When welfare becomes a lifestyle

I used to write to Steve Maharey when he was Minister of Social Development trying to persuade him that welfare was no longer a safety net.

He would reply with assertions like,

"...I do not support the view that the DPB is a lifestyle choice." 19 October 2001

"The domestic purposes benefit is necessary to ensure that children are not thrown into poverty when relationships fail." 13 September 2002


Maharey was among the many people who refuse to accept that the DPB is frequently used by single women having babies. But the following statistic proves it. Over 2,300 females aged 18-24 moved off a sickness benefit for pregnancy-related reasons onto the DPB in 2008.

These are women who (officially) have no financial support - no partner or job - before or after the birth.

These females are a subset of the 6,000 plus that are granted a DPB for the first time each year with one child only aged 12 months or younger and in addition to the 5,000 who add a child under one year old to an existing benefit each year.

So 17-18 percent of children are starting out life on welfare.

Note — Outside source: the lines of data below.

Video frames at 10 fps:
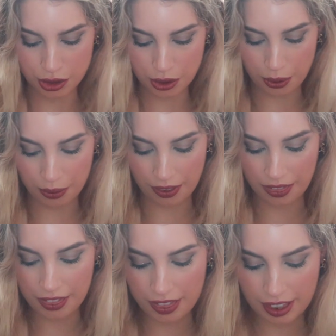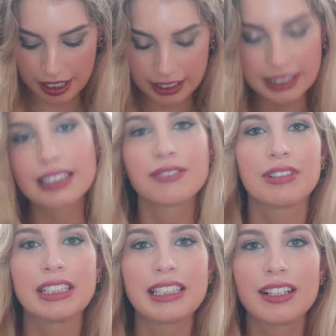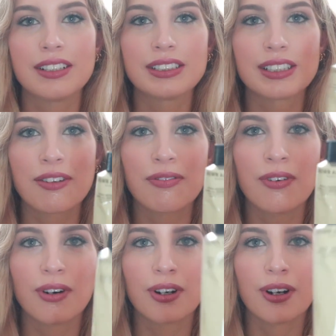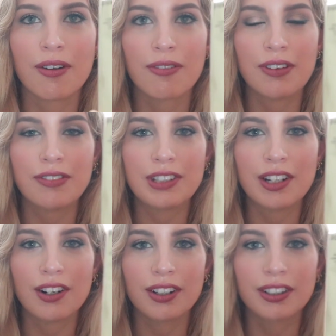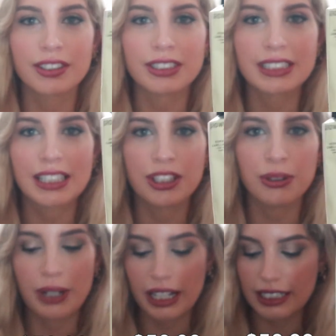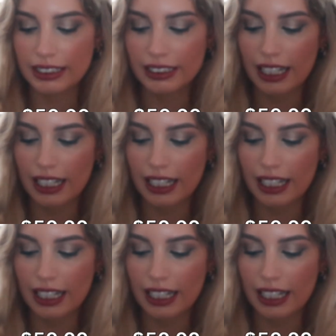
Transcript: So this retails for $50 US,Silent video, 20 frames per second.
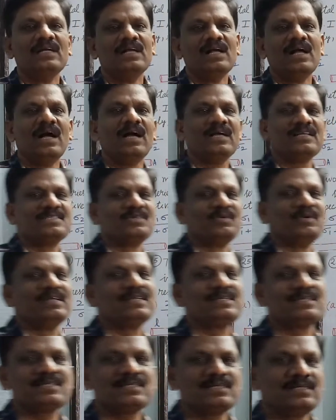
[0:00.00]
Hi
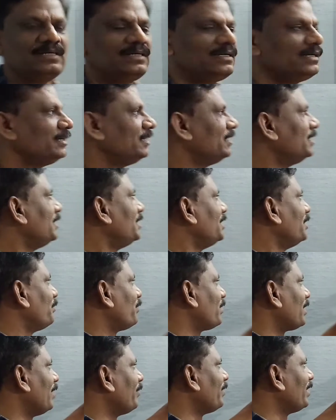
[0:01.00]
students,
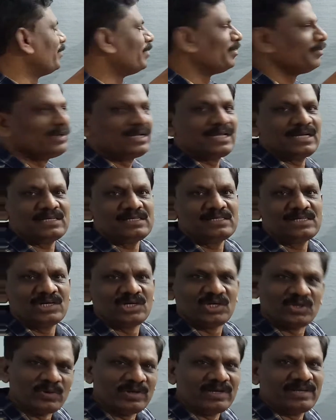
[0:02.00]
problem number
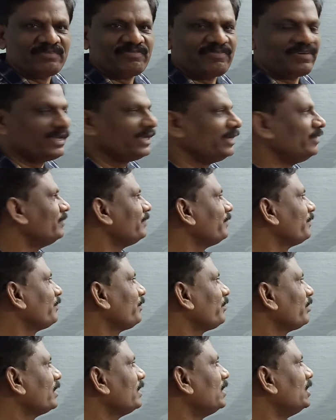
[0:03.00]
twenty-five.
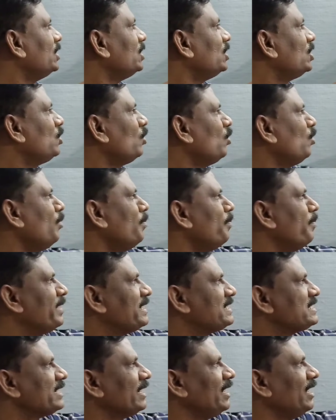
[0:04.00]
Two
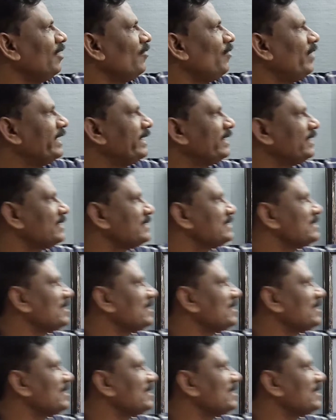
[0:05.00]
metal wires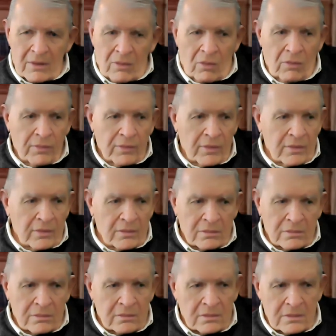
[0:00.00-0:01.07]
Over
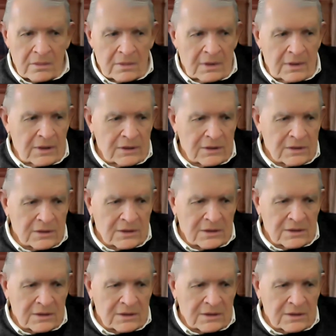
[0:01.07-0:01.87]
in this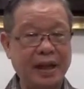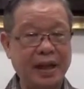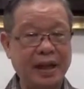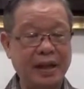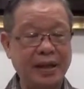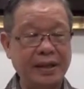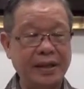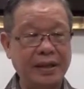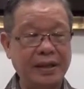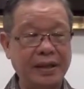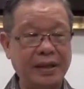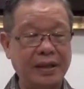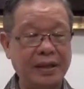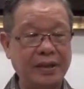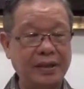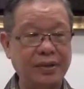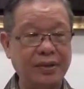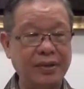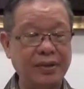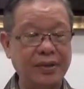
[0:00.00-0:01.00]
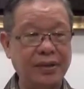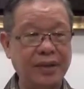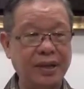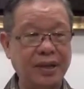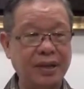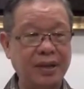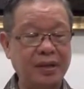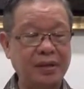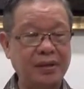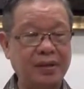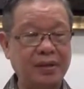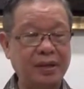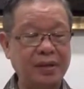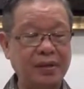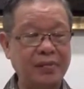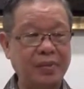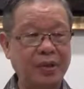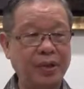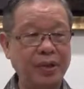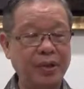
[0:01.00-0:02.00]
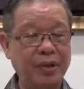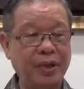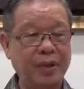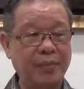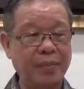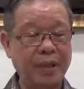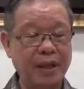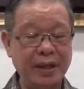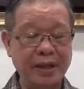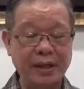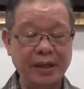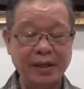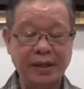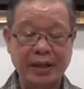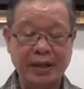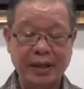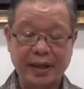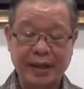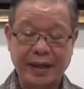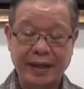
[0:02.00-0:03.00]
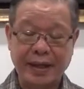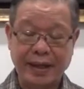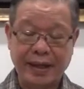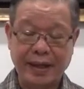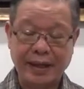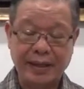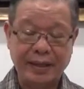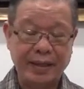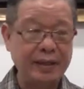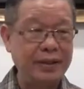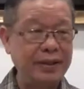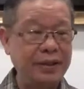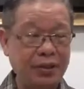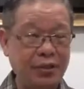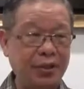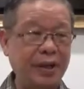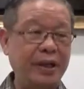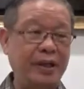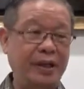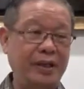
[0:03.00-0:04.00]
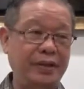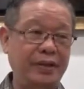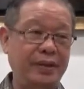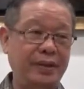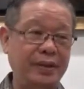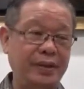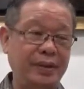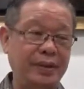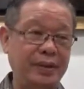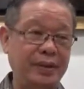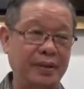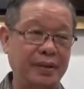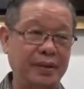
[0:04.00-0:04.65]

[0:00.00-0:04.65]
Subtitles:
eye, ear, nose, tongue, trunk, body and mind, and they distract us.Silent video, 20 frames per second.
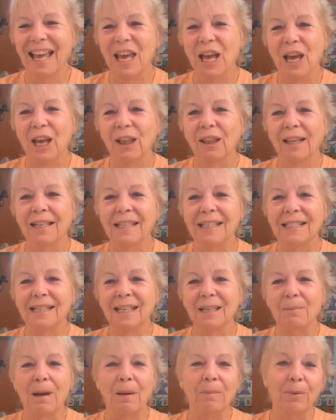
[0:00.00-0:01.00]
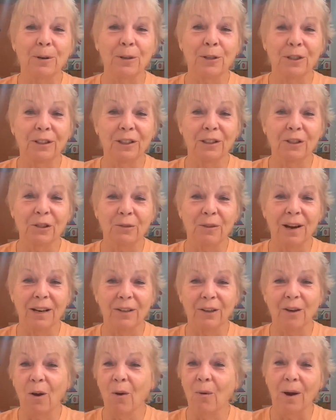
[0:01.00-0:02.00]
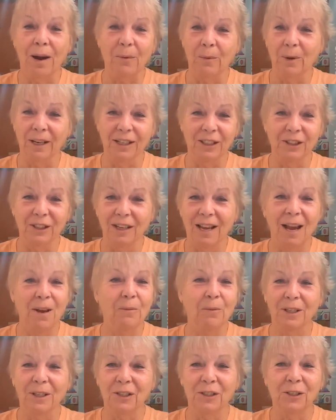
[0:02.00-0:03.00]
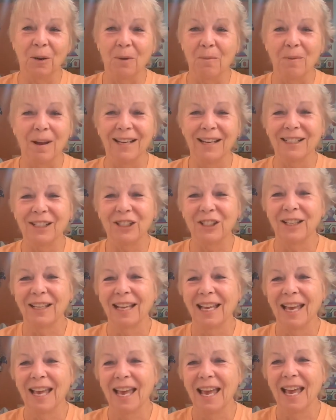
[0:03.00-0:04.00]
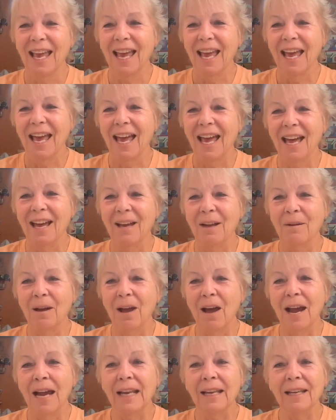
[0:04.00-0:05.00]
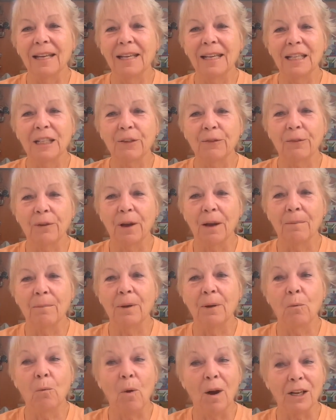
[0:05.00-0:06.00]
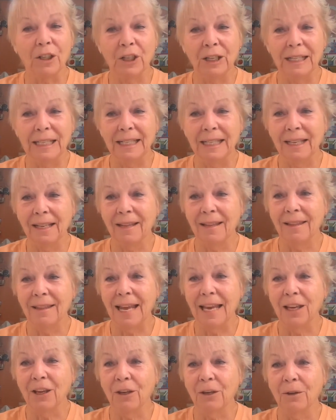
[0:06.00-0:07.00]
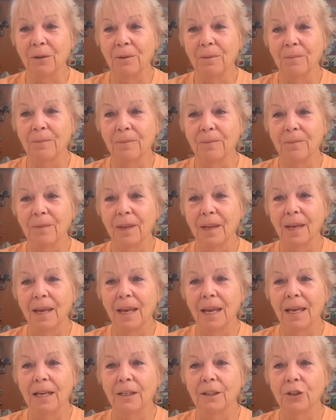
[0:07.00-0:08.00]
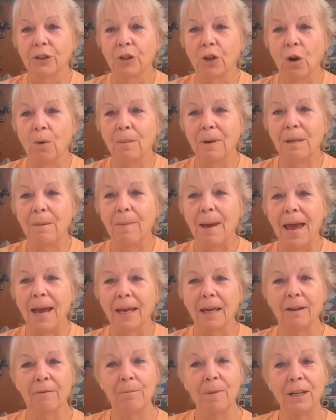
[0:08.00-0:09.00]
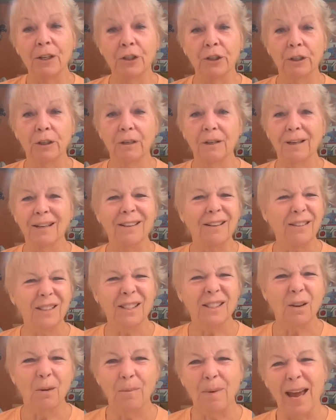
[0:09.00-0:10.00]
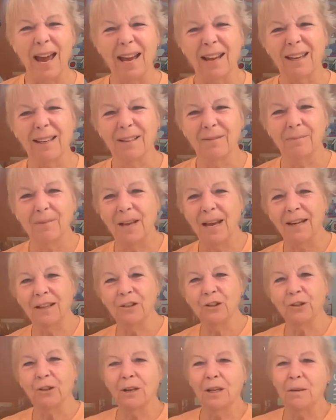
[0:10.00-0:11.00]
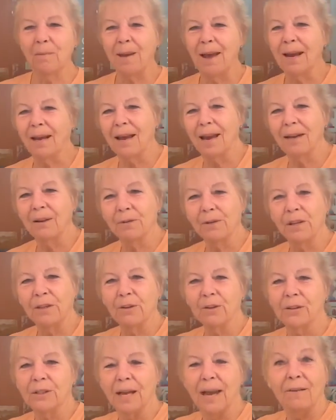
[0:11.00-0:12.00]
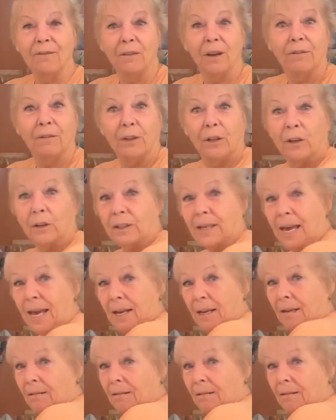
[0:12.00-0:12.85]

Linda says my personal instructor. Oh, I wish. I wish so much. Isla is from Washington. Thank you. Show me the back of my shirt. There's no back. I can show you the back. I don't think there's, I've never looked at it.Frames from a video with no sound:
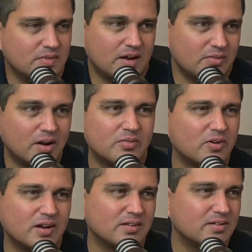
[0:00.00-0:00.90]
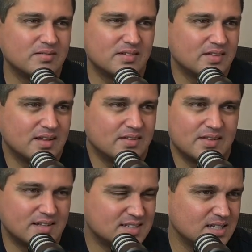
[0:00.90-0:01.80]
I'd rather
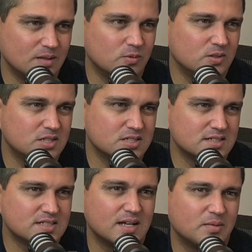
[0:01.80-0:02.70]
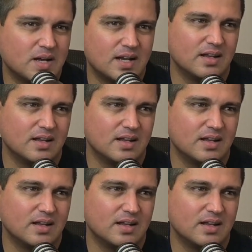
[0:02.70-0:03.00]
they can see what each other's getting paid,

If there was a 'relationship' between the mother and father it was short-lived.

Around half of the total are Maori so around 1 in 3 Maori children start life on a benefit.

Most of the births will be congregated in low decile areas. The problem with that is the 'normalisation' of the behaviour. That's a lifestyle. That's just the way it is.

But it wasn't the way welfare was intended to operate.

My estimate, by the way, ties in with earlier MSD research;

Analysis of longitudinal benefit administration data for New Zealand has shown that by the time children born in 1993 turned seven, half had been supported by one of New Zealand’s main social assistance benefits at least once. While this was a transitory experience for many, approximately one in five children in the 1993 birth cohort spent at least five of their first seven years of life supported by a main benefit (Ball and Wilson 2002).